Teen Who Shook Baby Faces First-Degree Murder Trial 18-Year-Old Told Mother That Boy Wouldn’t Stop Crying

Blake Kitchen wouldn’t stop crying, and that frustrated John Franzatti.

The 18-year-old’s response was to grab the 4-month-old infant by the face and shake him, a police detective and the baby’s mother said Tuesday.

Injuries the infant suffered while being shaken probably led to his death, a judge decided.

Magistrate Barry Watson ordered Franzatti to stand trial for first-degree murder. He set Franzatti’s bail at $50,000.

Blake died Jan. 5 at Sacred Heart Medical Center in Spokane. The infant had been on life support in the hospital’s pediatric intensive care unit for two days after being transferred there from Kootenai Medical Center.

Doctors said the boy had internal head injuries consistent with “shaken infant syndrome.”

Defense attorneys argued evidence presented by prosecutors did not support the first-degree murder charge because there was no intent. Testimony showed probable cause only for involuntary manslaughter.

“He in no way intended to harm this child,” defense attorney Tim Gresback said.

Prosecutors do not have to prove Franzatti intended to kill the child to win a first-degree murder conviction, said Deputy Prosecutor Traci Post. Idaho law says that aggravated battery committed on a child younger than 12 that results in death is considered first-degree murder.

Police and Franzatti’s girlfriend, Lisa Kitchen, both said the Post Falls teenager admitted shaking the infant.

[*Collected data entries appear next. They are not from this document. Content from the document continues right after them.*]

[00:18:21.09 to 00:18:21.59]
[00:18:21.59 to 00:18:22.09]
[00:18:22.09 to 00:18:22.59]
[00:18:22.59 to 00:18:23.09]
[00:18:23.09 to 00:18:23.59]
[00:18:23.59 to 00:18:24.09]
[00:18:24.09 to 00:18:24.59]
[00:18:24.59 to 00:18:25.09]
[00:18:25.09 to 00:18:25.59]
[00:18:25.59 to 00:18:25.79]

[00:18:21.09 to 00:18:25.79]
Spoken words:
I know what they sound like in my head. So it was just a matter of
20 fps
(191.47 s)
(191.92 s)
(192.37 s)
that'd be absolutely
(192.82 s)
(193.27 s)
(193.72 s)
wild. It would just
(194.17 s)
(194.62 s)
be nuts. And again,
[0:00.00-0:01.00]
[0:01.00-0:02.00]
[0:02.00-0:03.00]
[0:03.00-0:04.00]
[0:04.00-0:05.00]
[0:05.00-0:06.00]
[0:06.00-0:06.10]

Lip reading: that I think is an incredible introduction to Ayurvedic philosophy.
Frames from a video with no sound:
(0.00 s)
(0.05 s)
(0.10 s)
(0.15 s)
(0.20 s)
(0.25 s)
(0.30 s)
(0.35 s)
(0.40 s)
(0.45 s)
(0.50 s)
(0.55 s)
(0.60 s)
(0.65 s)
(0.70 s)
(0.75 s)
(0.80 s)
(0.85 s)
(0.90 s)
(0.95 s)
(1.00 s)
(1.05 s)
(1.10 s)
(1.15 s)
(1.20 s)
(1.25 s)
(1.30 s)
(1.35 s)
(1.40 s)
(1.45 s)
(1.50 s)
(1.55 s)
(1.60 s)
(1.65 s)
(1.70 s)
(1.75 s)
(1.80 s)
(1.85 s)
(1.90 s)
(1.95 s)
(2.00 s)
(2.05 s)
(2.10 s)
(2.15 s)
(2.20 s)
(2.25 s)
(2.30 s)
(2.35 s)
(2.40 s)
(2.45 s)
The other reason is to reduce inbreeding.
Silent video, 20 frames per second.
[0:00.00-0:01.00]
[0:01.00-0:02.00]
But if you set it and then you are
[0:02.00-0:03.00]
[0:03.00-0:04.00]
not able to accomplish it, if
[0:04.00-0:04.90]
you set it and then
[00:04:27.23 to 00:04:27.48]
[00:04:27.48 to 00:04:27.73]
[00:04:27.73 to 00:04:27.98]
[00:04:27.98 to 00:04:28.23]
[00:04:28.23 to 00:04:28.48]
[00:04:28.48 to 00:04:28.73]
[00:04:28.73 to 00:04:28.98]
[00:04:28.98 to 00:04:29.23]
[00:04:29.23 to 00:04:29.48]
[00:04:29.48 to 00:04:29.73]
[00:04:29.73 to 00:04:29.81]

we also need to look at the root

Franzatti told Post Falls police Lt. Dick Halligan that Blake’s crying woke him up about 6:15 a.m. on Jan. 3, the detective said. He put the infant on a padded table to change his diaper, but the crying continued.

Frustrated, Franzatti reached out with his right hand, grabbed Blake across the mouth and shook him “pretty hard,” Halligan said.

The boy eventually went back to sleep and woke up three hours later. While Franzatti fed Blake baby formula from a bottle he coughed, startling the infant.

Moments later, Blake stopped breathing, Halligan said. A frantic Franzatti called Lisa Kitchen at work.

“John had told me that Blake choked on his milk and to get home right away,” she said.

On the way to the hospital, Lisa Kitchen asked Franzatti, who was not the infant’s father, what had happened.

“We were both crying,” Lisa Kitchen said. “All he kept saying was, ‘I’m sorry.”’

Dr. Gary Lee, a Sacred Heart physician who specializes in caring for critically injured children, said he told Lisa Kitchen he doubted Franzatti’s account. She confronted him again.

“I asked him if he could tell me what really happened,” Lisa Kitchen said. “John told me he shook Blake. I asked him how hard and his response was, ‘Well, look what it did to him.”’

The day after Blake’s death, the two agreed to meet at a Pinehurst gas station to talk. While the two sat in Franzatti’s car in front of the Super Stop, he told Kitchen that he grabbed her son by the chin and shook him, she said.

“John had told me that the morning that this happened, Blake woke up and he just wouldn’t stop crying,” Lisa Kitchen said.